**Task goal**
Set down every entry again word for word, please, but skip the pictures.

[Collected data entries]

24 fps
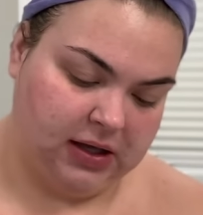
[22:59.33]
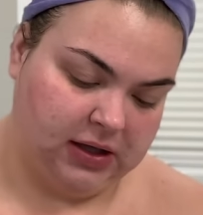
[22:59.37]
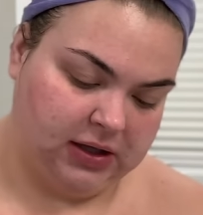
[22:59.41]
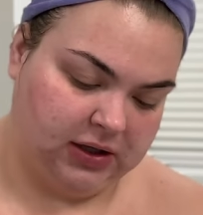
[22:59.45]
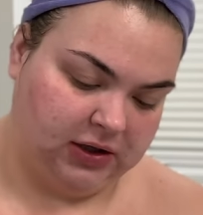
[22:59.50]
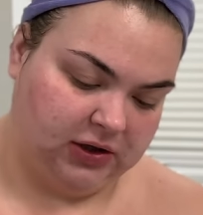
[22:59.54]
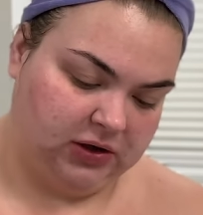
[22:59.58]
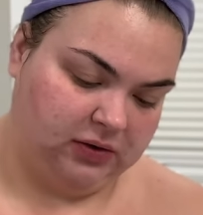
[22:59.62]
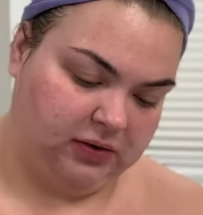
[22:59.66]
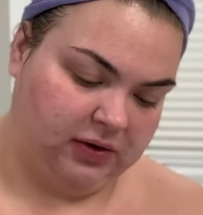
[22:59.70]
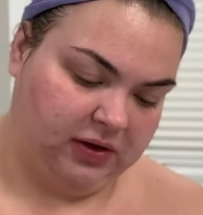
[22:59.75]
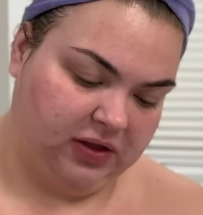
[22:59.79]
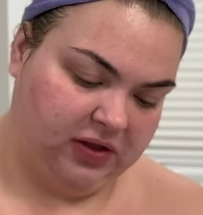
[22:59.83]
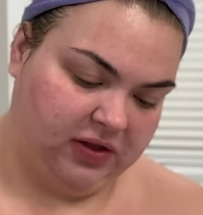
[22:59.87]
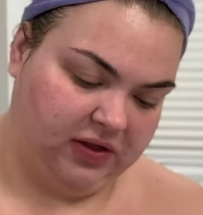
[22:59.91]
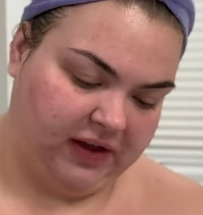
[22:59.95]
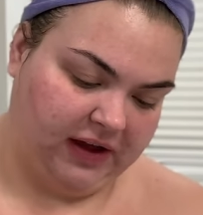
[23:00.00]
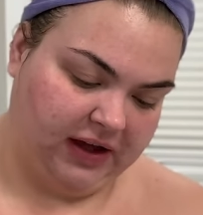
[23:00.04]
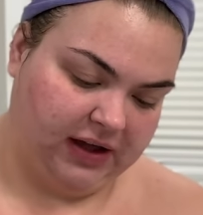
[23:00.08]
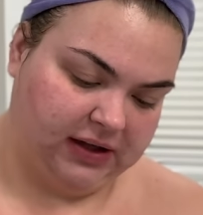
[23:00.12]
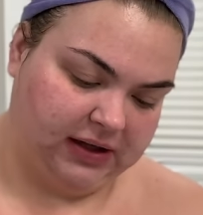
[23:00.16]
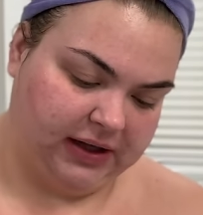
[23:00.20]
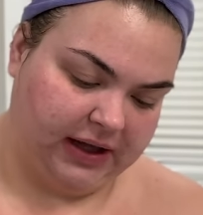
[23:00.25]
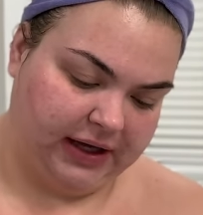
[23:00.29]
You do a
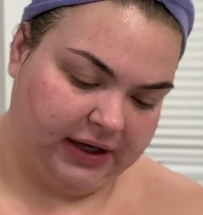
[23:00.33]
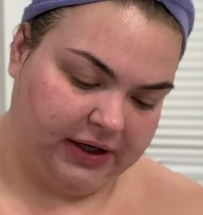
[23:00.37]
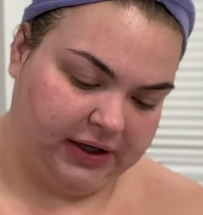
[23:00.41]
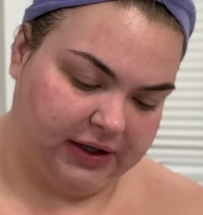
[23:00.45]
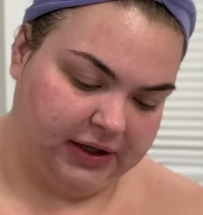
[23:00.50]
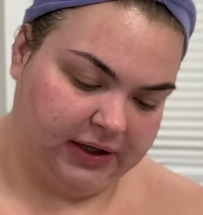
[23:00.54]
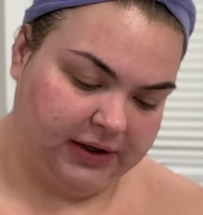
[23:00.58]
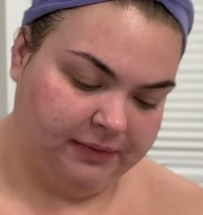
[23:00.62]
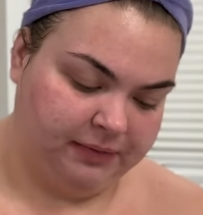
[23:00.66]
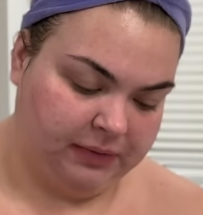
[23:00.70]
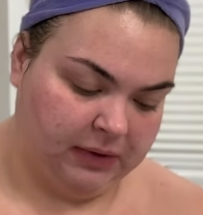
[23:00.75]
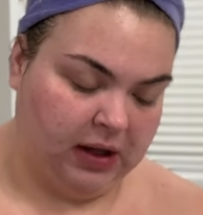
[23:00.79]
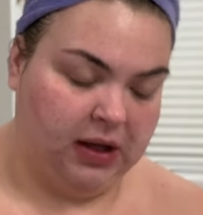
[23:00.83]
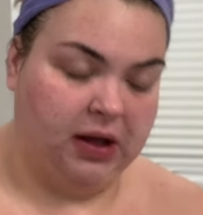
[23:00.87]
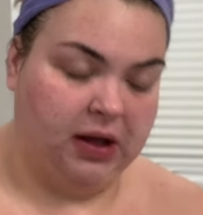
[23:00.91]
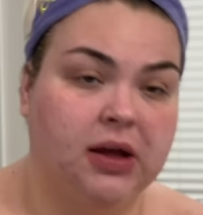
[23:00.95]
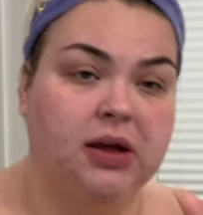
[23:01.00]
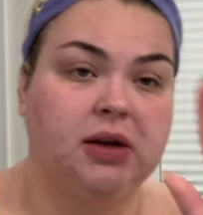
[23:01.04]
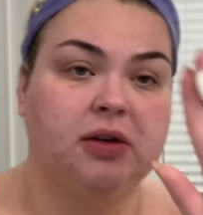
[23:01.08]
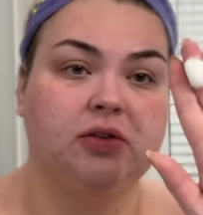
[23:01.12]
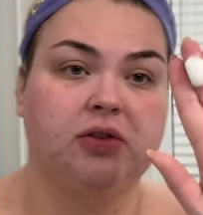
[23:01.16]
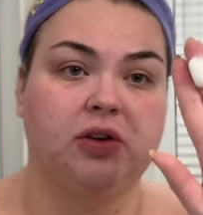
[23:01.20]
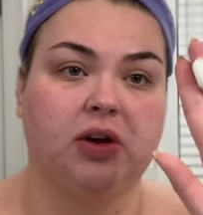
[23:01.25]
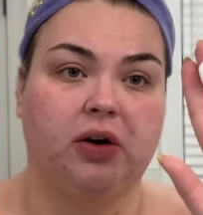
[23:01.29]
thick layer.
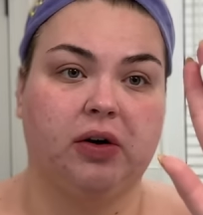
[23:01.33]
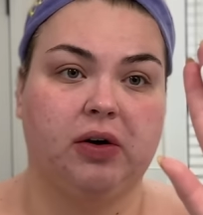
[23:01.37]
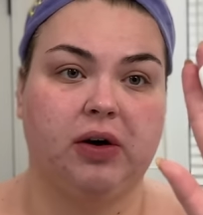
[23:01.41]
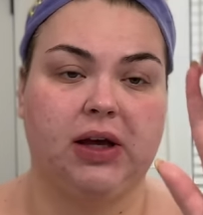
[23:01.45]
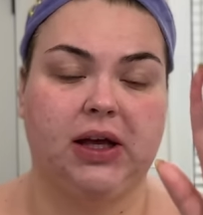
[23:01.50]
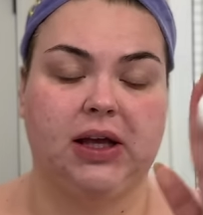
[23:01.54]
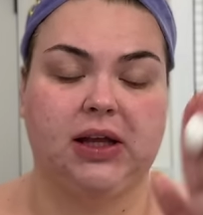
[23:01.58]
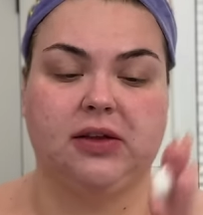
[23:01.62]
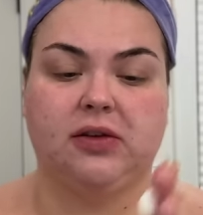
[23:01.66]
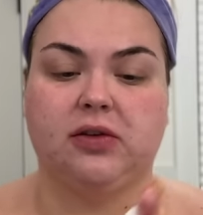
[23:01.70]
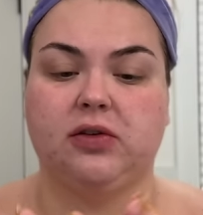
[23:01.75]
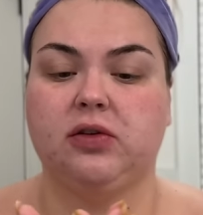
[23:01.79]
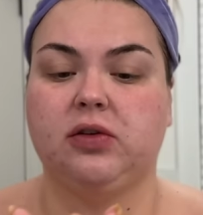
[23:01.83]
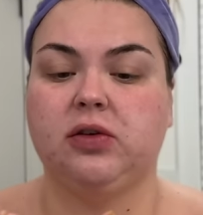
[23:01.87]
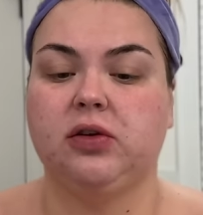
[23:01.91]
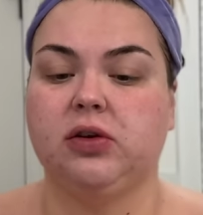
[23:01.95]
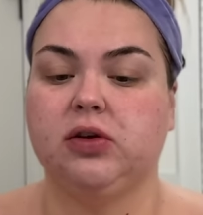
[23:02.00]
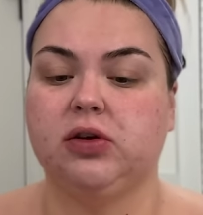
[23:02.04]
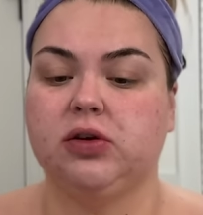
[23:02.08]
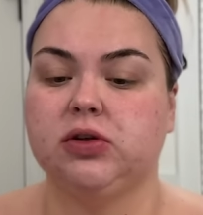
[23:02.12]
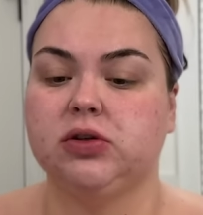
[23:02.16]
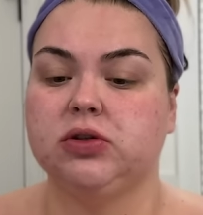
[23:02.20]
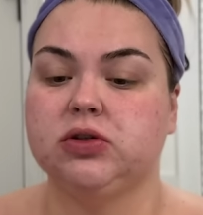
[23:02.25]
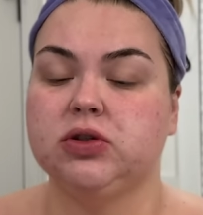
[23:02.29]
So it's
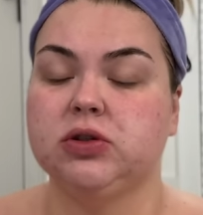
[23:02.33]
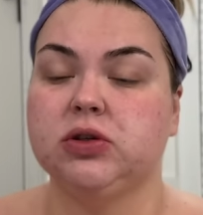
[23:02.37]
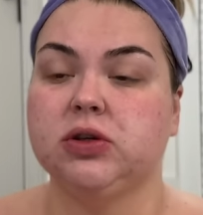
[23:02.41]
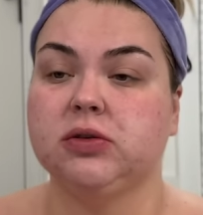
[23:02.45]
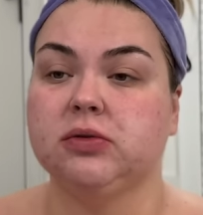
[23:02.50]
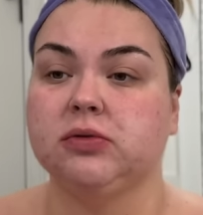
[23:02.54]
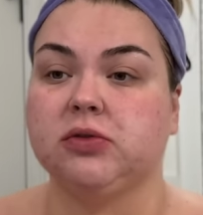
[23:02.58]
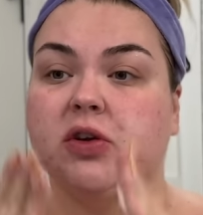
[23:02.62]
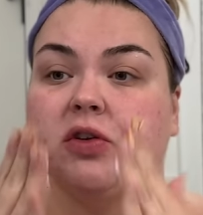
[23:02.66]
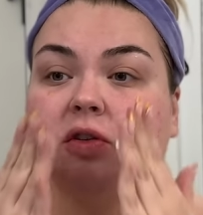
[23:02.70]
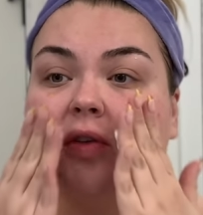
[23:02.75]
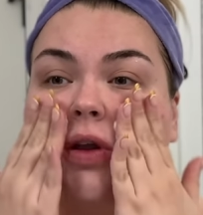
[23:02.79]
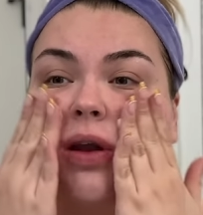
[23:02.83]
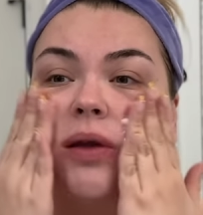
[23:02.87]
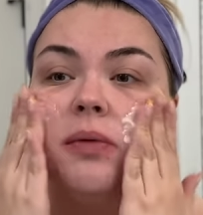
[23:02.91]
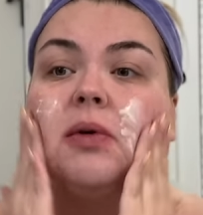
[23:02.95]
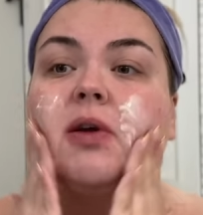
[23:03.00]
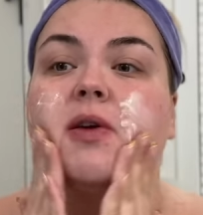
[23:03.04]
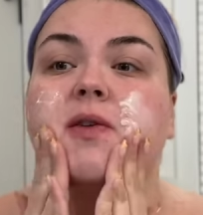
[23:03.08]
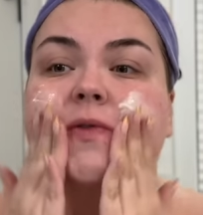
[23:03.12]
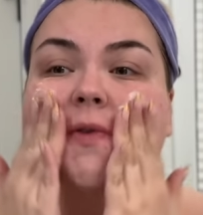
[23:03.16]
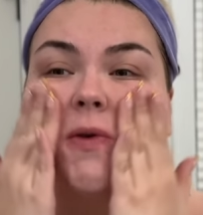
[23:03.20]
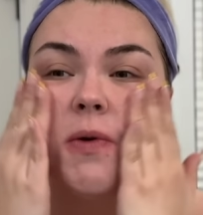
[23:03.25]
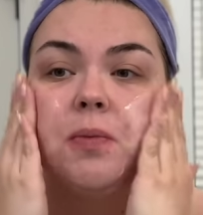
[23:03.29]
just gonna be
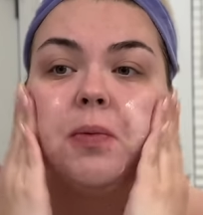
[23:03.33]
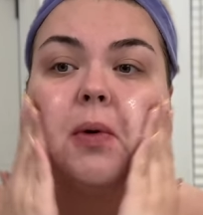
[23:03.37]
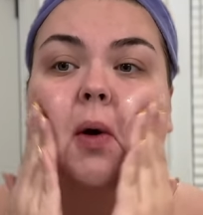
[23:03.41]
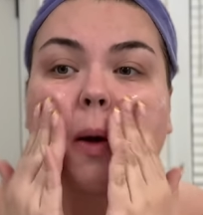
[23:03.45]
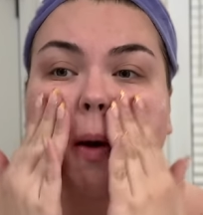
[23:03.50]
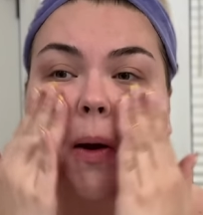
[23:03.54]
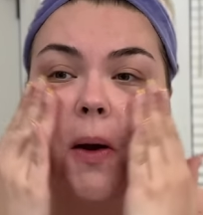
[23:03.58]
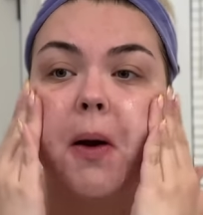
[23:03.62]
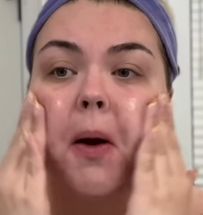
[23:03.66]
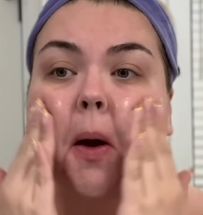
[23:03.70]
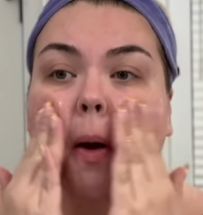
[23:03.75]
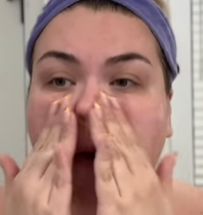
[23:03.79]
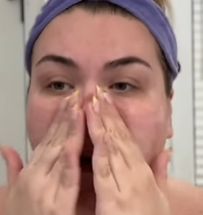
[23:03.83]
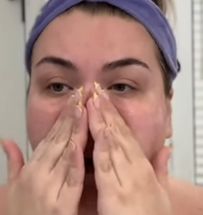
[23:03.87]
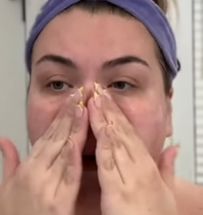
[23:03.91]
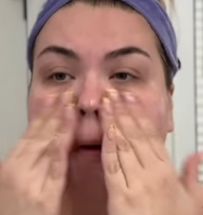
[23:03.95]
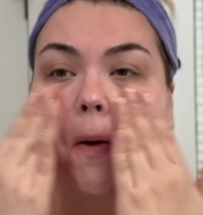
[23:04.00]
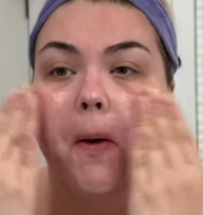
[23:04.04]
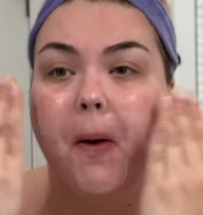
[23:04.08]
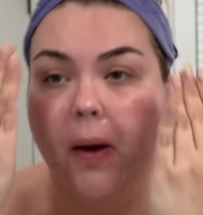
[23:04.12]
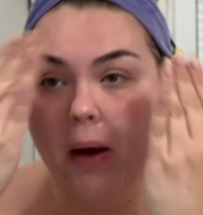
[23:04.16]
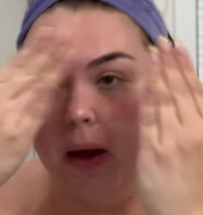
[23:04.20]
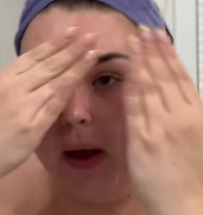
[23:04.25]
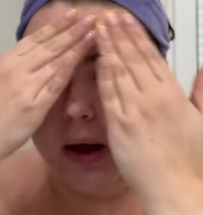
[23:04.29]
super
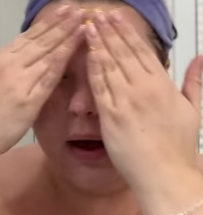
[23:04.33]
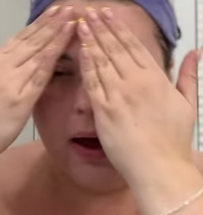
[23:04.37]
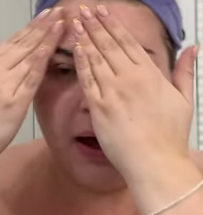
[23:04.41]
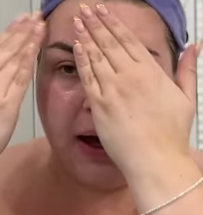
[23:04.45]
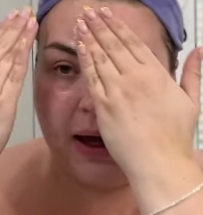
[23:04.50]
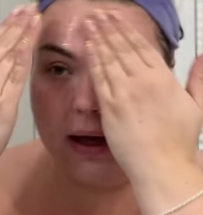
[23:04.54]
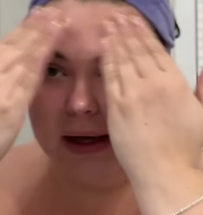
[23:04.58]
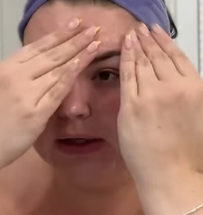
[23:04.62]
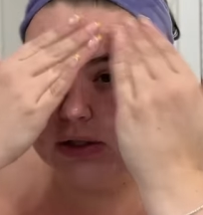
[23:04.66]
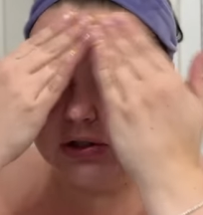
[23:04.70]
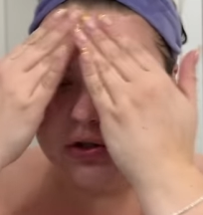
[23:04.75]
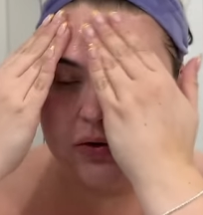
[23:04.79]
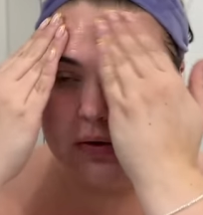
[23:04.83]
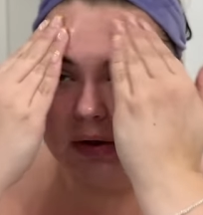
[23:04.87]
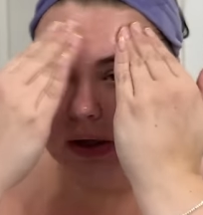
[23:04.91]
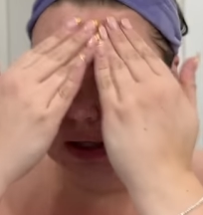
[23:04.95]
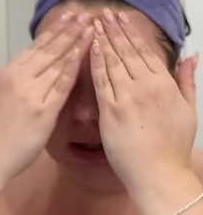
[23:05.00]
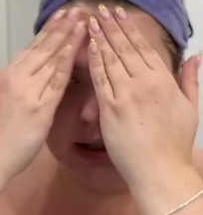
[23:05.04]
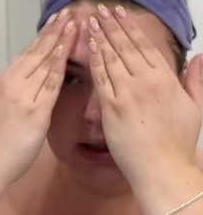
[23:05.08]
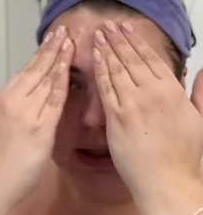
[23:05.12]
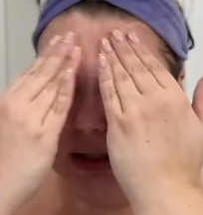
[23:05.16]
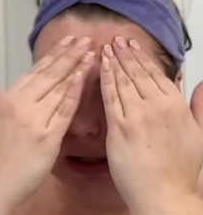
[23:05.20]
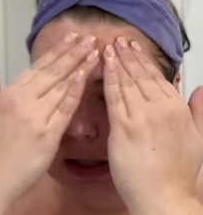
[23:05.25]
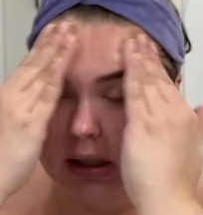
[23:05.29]

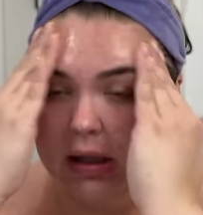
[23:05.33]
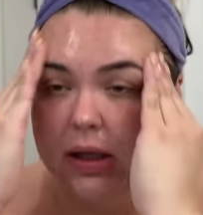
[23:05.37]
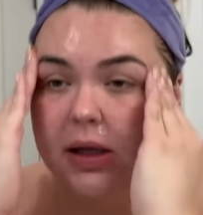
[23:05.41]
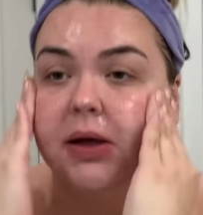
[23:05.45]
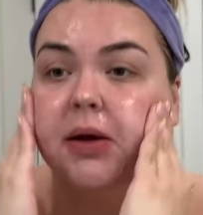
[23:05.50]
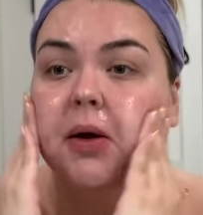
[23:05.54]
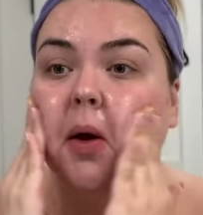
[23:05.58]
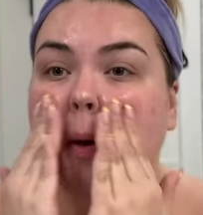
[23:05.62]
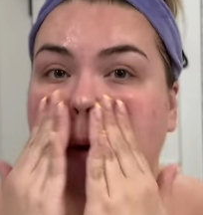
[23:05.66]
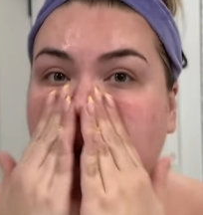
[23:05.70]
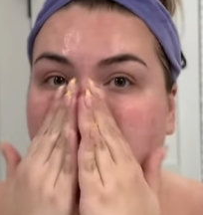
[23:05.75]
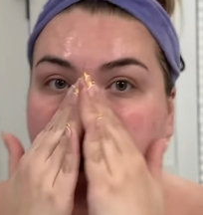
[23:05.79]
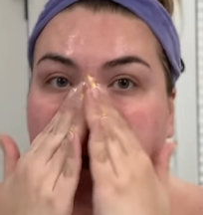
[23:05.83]
hydrating.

**Task response**
24 fps
[22:59.33]
[22:59.37]
[22:59.41]
[22:59.45]
[22:59.50]
[22:59.54]
[22:59.58]
[22:59.62]
[22:59.66]
[22:59.70]
[22:59.75]
[22:59.79]
[22:59.83]
[22:59.87]
[22:59.91]
[22:59.95]
[23:00.00]
[23:00.04]
[23:00.08]
[23:00.12]
[23:00.16]
[23:00.20]
[23:00.25]
[23:00.29]
You do a
[23:00.33]
[23:00.37]
[23:00.41]
[23:00.45]
[23:00.50]
[23:00.54]
[23:00.58]
[23:00.62]
[23:00.66]
[23:00.70]
[23:00.75]
[23:00.79]
[23:00.83]
[23:00.87]
[23:00.91]
[23:00.95]
[23:01.00]
[23:01.04]
[23:01.08]
[23:01.12]
[23:01.16]
[23:01.20]
[23:01.25]
[23:01.29]
thick layer.
[23:01.33]
[23:01.37]
[23:01.41]
[23:01.45]
[23:01.50]
[23:01.54]
[23:01.58]
[23:01.62]
[23:01.66]
[23:01.70]
[23:01.75]
[23:01.79]
[23:01.83]
[23:01.87]
[23:01.91]
[23:01.95]
[23:02.00]
[23:02.04]
[23:02.08]
[23:02.12]
[23:02.16]
[23:02.20]
[23:02.25]
[23:02.29]
So it's
[23:02.33]
[23:02.37]
[23:02.41]
[23:02.45]
[23:02.50]
[23:02.54]
[23:02.58]
[23:02.62]
[23:02.66]
[23:02.70]
[23:02.75]
[23:02.79]
[23:02.83]
[23:02.87]
[23:02.91]
[23:02.95]
[23:03.00]
[23:03.04]
[23:03.08]
[23:03.12]
[23:03.16]
[23:03.20]
[23:03.25]
[23:03.29]
just gonna be
[23:03.33]
[23:03.37]
[23:03.41]
[23:03.45]
[23:03.50]
[23:03.54]
[23:03.58]
[23:03.62]
[23:03.66]
[23:03.70]
[23:03.75]
[23:03.79]
[23:03.83]
[23:03.87]
[23:03.91]
[23:03.95]
[23:04.00]
[23:04.04]
[23:04.08]
[23:04.12]
[23:04.16]
[23:04.20]
[23:04.25]
[23:04.29]
super
[23:04.33]
[23:04.37]
[23:04.41]
[23:04.45]
[23:04.50]
[23:04.54]
[23:04.58]
[23:04.62]
[23:04.66]
[23:04.70]
[23:04.75]
[23:04.79]
[23:04.83]
[23:04.87]
[23:04.91]
[23:04.95]
[23:05.00]
[23:05.04]
[23:05.08]
[23:05.12]
[23:05.16]
[23:05.20]
[23:05.25]
[23:05.29]

[23:05.33]
[23:05.37]
[23:05.41]
[23:05.45]
[23:05.50]
[23:05.54]
[23:05.58]
[23:05.62]
[23:05.66]
[23:05.70]
[23:05.75]
[23:05.79]
[23:05.83]
hydrating.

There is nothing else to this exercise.